A: My role often involves understanding best practices, sharing available resources, facilitating connections and communicating so that everyone has useful information to drive decision-making. I often lean on my experience and relationships to help advocate on issues and encourage positive change. In that effort, I have used NACo’s network to connect people within the county who may otherwise be reluctant to change or to step outside established procedures to peers in other counties. For example, we wanted to understand how to better monitor cases in our county jail that involves people with a mental health history. We reached out to NACo to understand if there was another county conducting mental health staffings. As a result, we were connected with Johnson County, Iowa. Based on that relationship, we developed our own mental health staffing structure. We often look for other county examples or contacts if we are considering making significant changes to better understand best practices and established models to help us accomplish our goals.
Q: What successes has your community achieved with assisting frequent utilizers? What do you see as the opportunities in your community for advancing justice and mental health?
A: A recent success we have experienced is the addition of the Community Mental Health Liaison position dedicated for the county. Previously, this was a state position, funded by our state mental health care provider. However, our county was sharing this position with nine others, which meant that it wasn’t able to deliver the impact we needed. A full-time position staffed within the county is an enhancement that we fiercely advocated for because it will provide the county with dedicated support to assist individuals experiencing a behavioral health crisis out in the community.

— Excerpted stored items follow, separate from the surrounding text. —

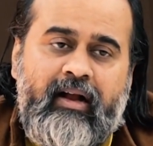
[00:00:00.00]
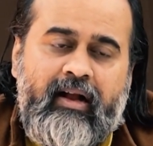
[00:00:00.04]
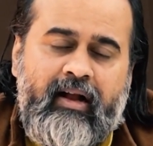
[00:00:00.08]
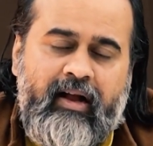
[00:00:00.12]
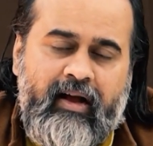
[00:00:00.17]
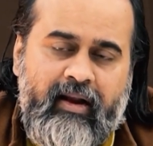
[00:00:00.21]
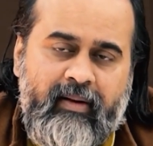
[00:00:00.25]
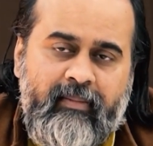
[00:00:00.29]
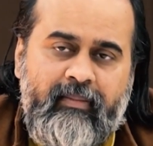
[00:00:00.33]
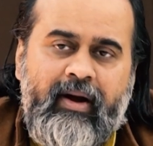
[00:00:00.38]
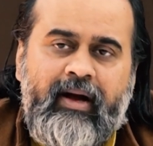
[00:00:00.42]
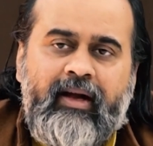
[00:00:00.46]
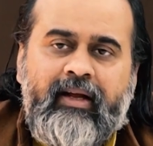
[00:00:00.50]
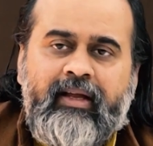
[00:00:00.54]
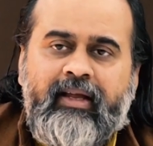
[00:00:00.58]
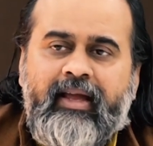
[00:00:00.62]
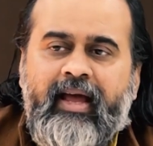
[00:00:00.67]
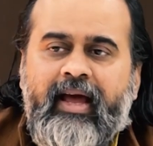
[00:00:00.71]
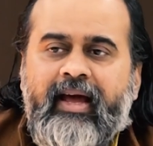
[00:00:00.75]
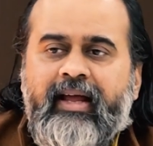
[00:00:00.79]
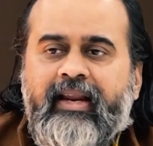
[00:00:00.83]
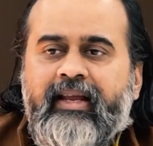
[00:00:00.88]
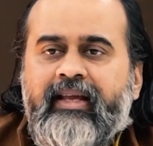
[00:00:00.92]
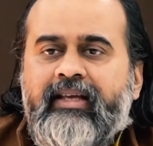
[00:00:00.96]
karma
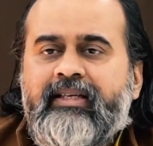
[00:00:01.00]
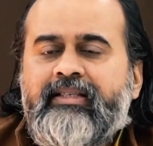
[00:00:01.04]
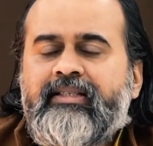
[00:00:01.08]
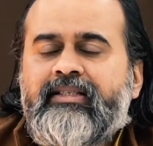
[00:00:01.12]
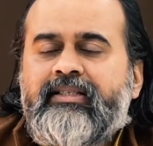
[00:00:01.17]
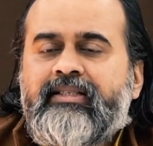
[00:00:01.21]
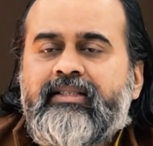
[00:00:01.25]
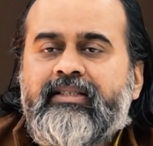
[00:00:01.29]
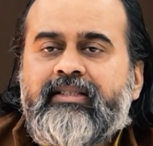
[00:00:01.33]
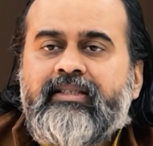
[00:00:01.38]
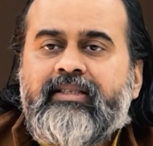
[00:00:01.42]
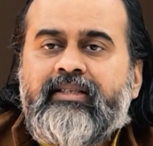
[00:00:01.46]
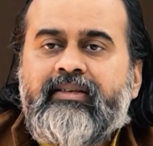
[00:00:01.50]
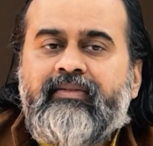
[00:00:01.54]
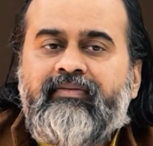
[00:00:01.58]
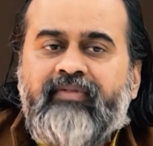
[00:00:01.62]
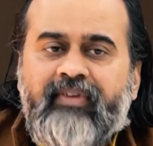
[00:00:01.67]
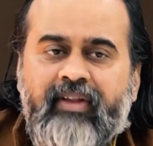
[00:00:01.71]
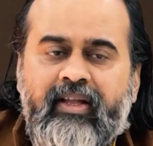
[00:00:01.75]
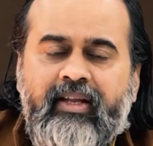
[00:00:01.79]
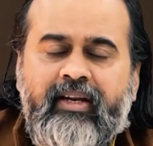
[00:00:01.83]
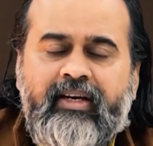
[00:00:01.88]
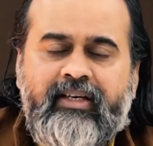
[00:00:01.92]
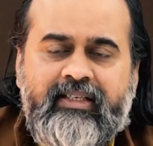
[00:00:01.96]
carries
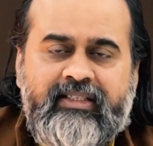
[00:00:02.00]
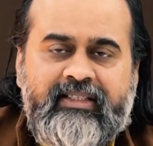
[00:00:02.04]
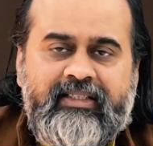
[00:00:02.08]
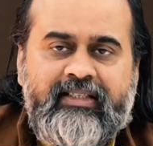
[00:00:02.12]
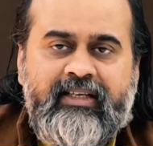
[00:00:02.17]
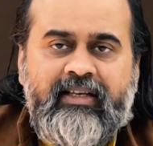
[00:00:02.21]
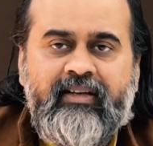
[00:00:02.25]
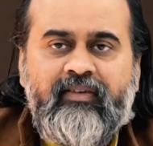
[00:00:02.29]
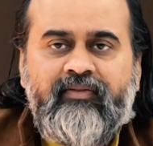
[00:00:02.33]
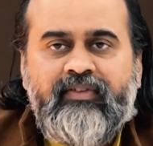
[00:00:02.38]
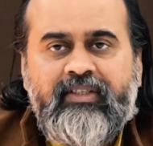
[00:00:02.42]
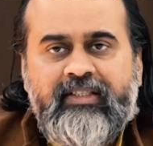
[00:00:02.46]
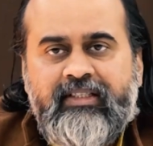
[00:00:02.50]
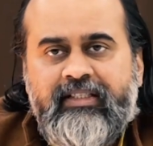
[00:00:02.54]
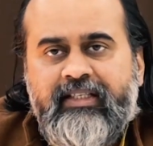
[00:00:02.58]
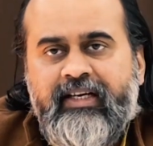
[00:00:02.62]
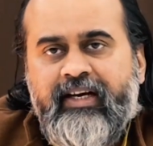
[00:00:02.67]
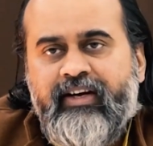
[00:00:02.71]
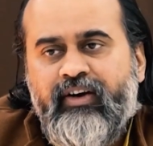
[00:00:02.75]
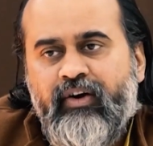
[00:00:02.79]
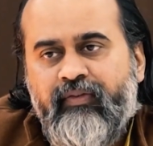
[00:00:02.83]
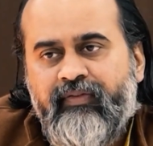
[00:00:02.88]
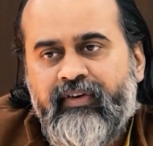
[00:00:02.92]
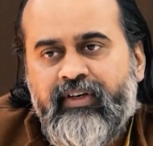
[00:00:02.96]
within itself the
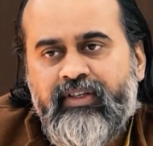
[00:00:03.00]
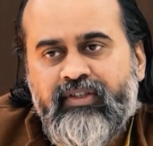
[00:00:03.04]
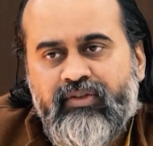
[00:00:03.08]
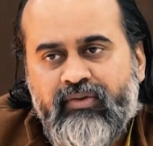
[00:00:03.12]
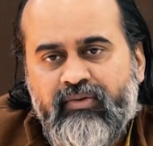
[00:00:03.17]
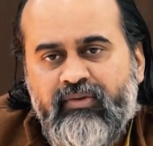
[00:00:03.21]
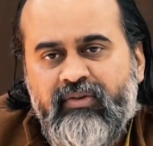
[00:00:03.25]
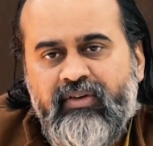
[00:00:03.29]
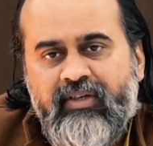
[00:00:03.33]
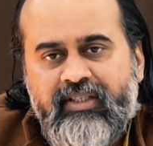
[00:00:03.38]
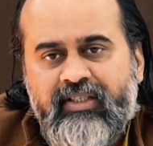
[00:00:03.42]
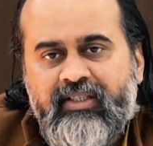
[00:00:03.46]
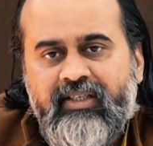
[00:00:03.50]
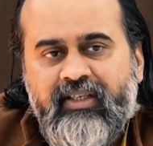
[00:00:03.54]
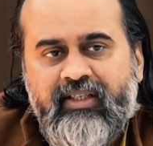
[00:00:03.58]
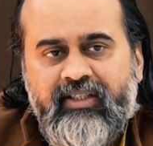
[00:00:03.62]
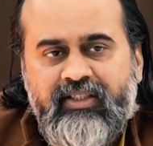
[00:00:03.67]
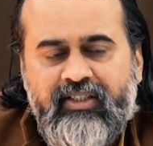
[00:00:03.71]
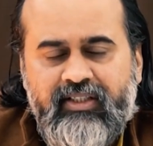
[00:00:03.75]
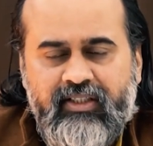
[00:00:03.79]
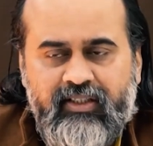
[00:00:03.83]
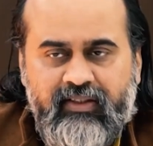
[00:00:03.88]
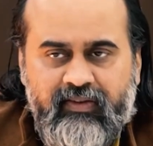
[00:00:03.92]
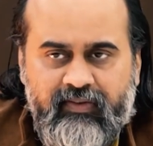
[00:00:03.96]
seed of its own
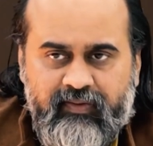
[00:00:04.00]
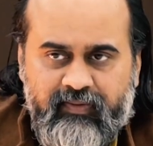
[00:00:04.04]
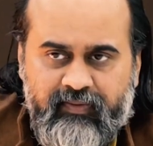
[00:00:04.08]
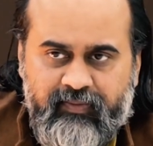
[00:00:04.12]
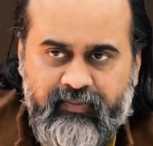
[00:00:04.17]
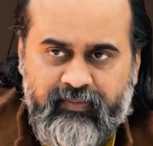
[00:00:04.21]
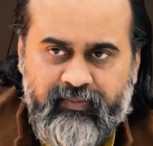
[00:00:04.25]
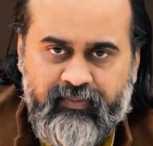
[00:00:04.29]
destruction?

Some of the opportunities we’re pursuing include setting up a co-responder program that will help law enforcement guide individuals in crisis to appropriate services. We are also working on developing a Justice and Behavioral Health Coordinator position to leverage and maintain established justice and behavioral health initiatives. Lastly, depending on funding, the county will be developing a 24-hour access center for crisis care.
Q: What advice or recommendations do you have for other communities that are contemplating or making efforts to advance and innovate within the justice and mental health field?

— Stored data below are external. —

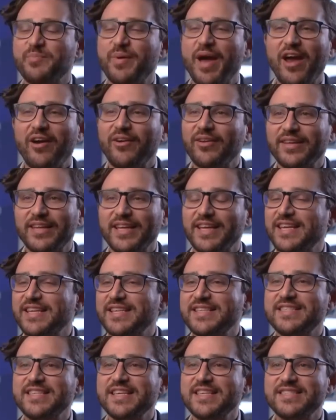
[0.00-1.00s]
apparently
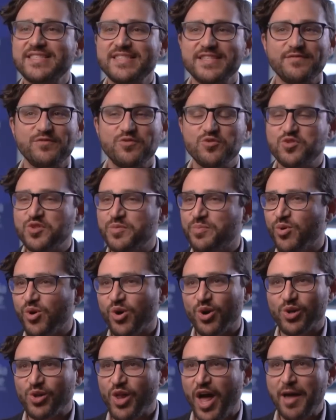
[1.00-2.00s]
exists if you
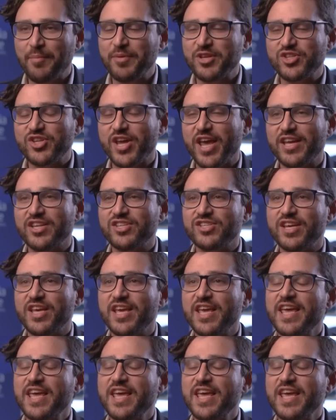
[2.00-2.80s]
support climate change.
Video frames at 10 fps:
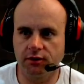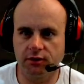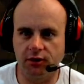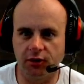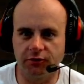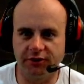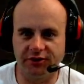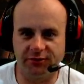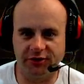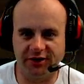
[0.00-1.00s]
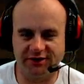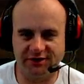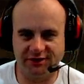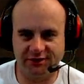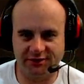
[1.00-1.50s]
Only the
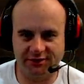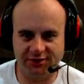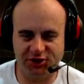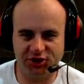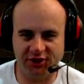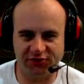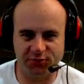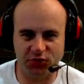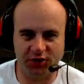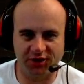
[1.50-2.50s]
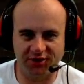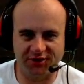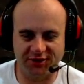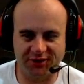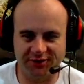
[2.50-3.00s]
best. Chef
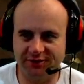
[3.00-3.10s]
Boyardee.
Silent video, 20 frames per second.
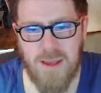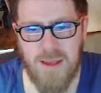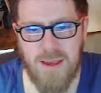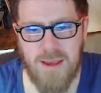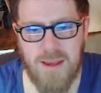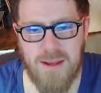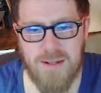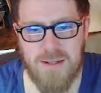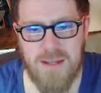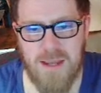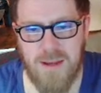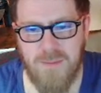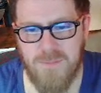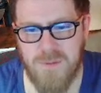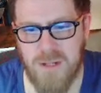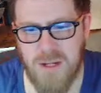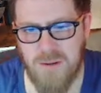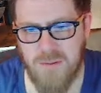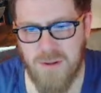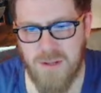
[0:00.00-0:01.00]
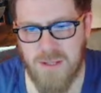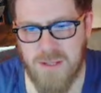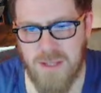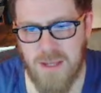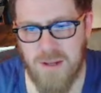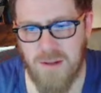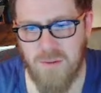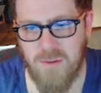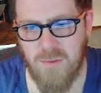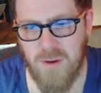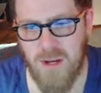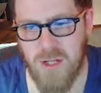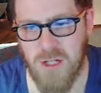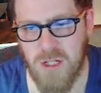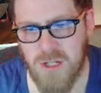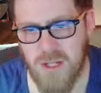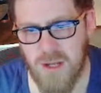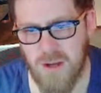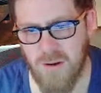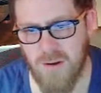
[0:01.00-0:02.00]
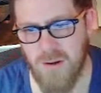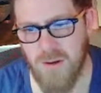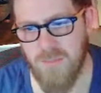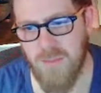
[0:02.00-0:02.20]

at Tav Terrace in Grangetown.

A: To make advancements, entities need to get buy-in from stakeholders and obtain community support. It takes time and you need to find those advocates and champions within agencies and organizations to bolster your efforts. You will find them; it just does not happen overnight.

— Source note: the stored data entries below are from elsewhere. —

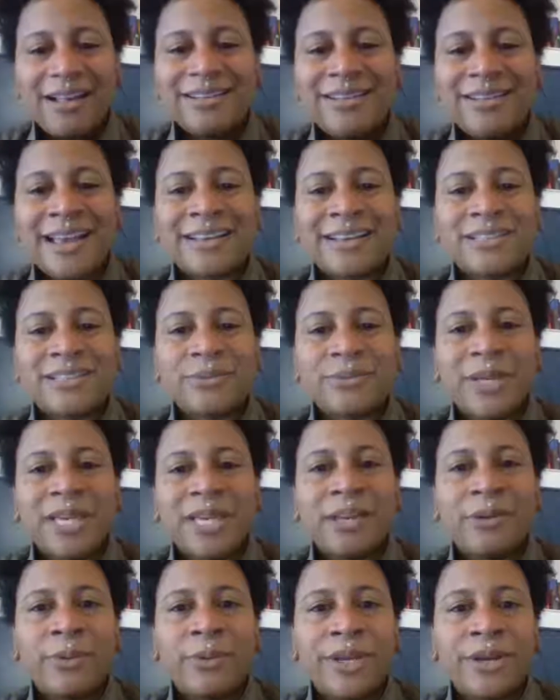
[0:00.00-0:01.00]
Next
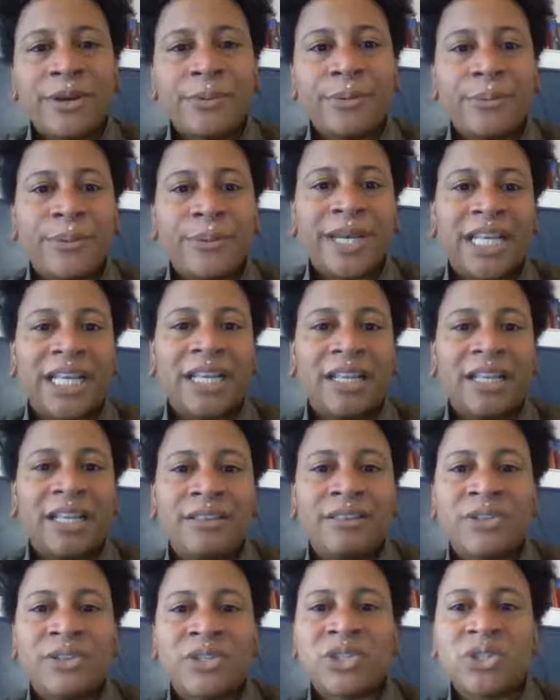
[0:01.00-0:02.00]
week, we are
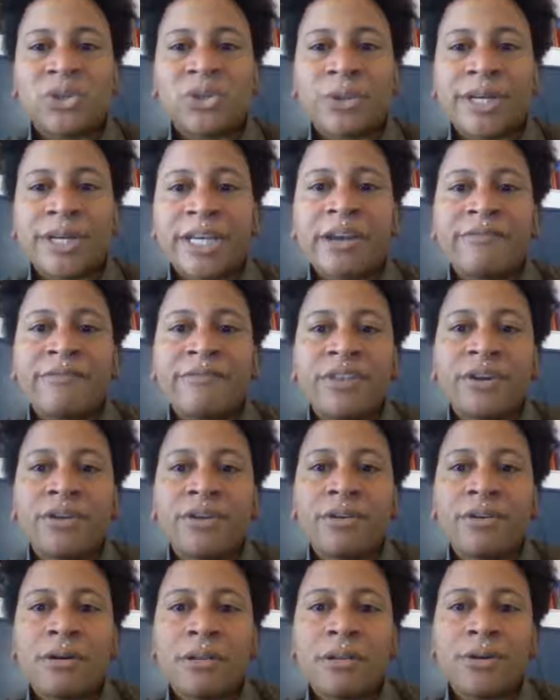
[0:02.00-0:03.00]
reading The Story of the
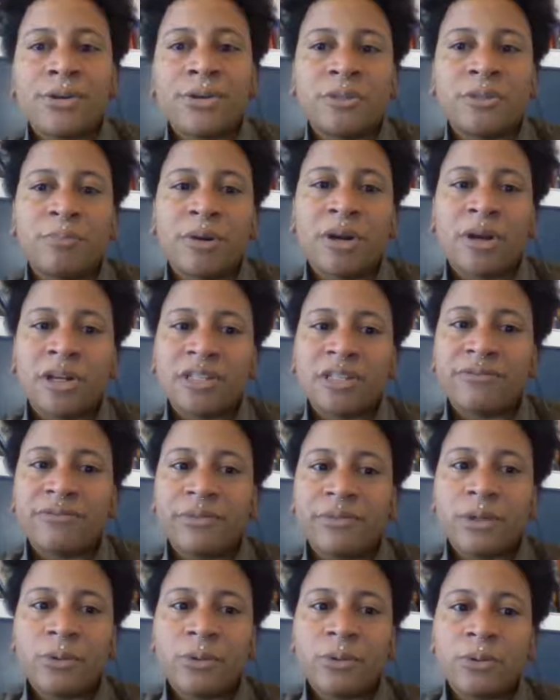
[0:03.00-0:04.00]
Girl Whose Birds
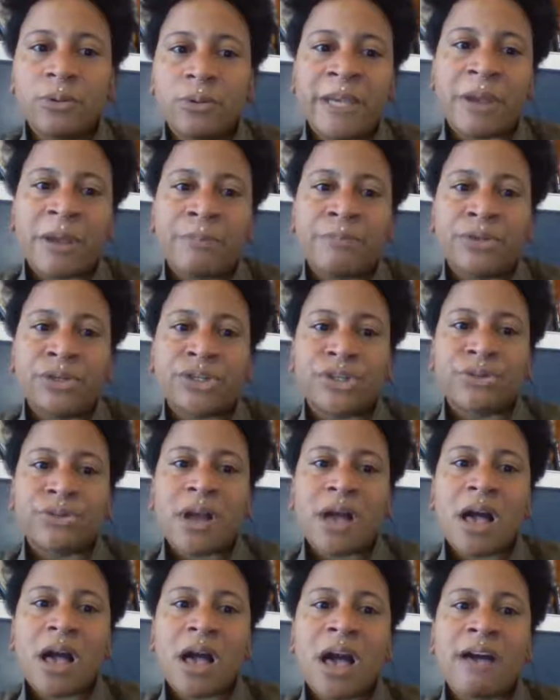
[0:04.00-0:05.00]
Flew Away by
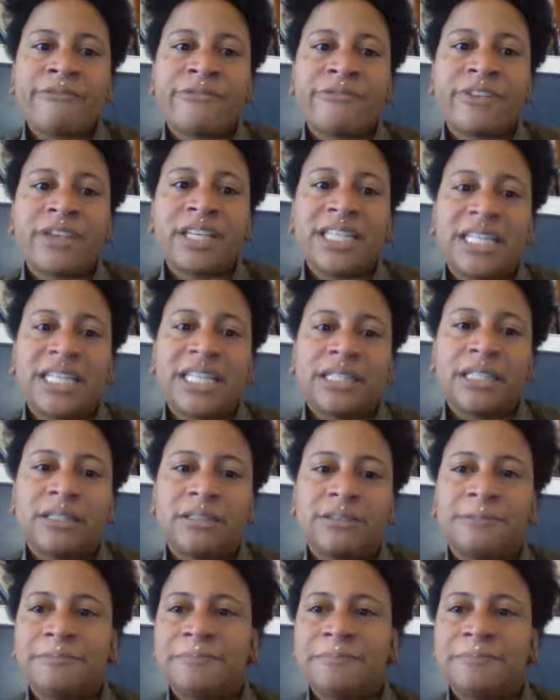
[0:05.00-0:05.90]
Bushra Afidil.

Progress does not always come easy or quickly but the work that we’re doing is too important to give up. There are too many people we haven’t served well and if we can change the trajectory of those lives that’s a gift, not just to them and their families, but the whole community. You have to be patient and persistent because if you can affect those lives, then all of the effort is worthwhile. Any change that you make to improve the lives of others is a change for the good, so keep going and don’t get discouraged by not being able to do the big things or focusing on what you can’t do. Do what you can with what you have. Don’t be afraid to reach out to other communities, who may be able to serve as a model for the changes you want to make and know that you are not alone.
Q: What are the qualities or characteristics that make your community unique or special?
Boone County is composed of a group of people who listen well to others. We’re still interested in community here. I think the key is having an understanding that together as a community we can thrive. When we get too concerned about one group to the detriment of another, it can contribute to an imbalance where resources become much scarcer and the ability to affect change becomes less likely. So, I think we understand that and function more as a collective body. We really are a group of people that wants to raise the quality of life for our community and that applies more broadly than solely being concerned about ourselves or our families.
NACo would like to thank Commissioner Janet Thompson for speaking with us about her and Boone County’s efforts.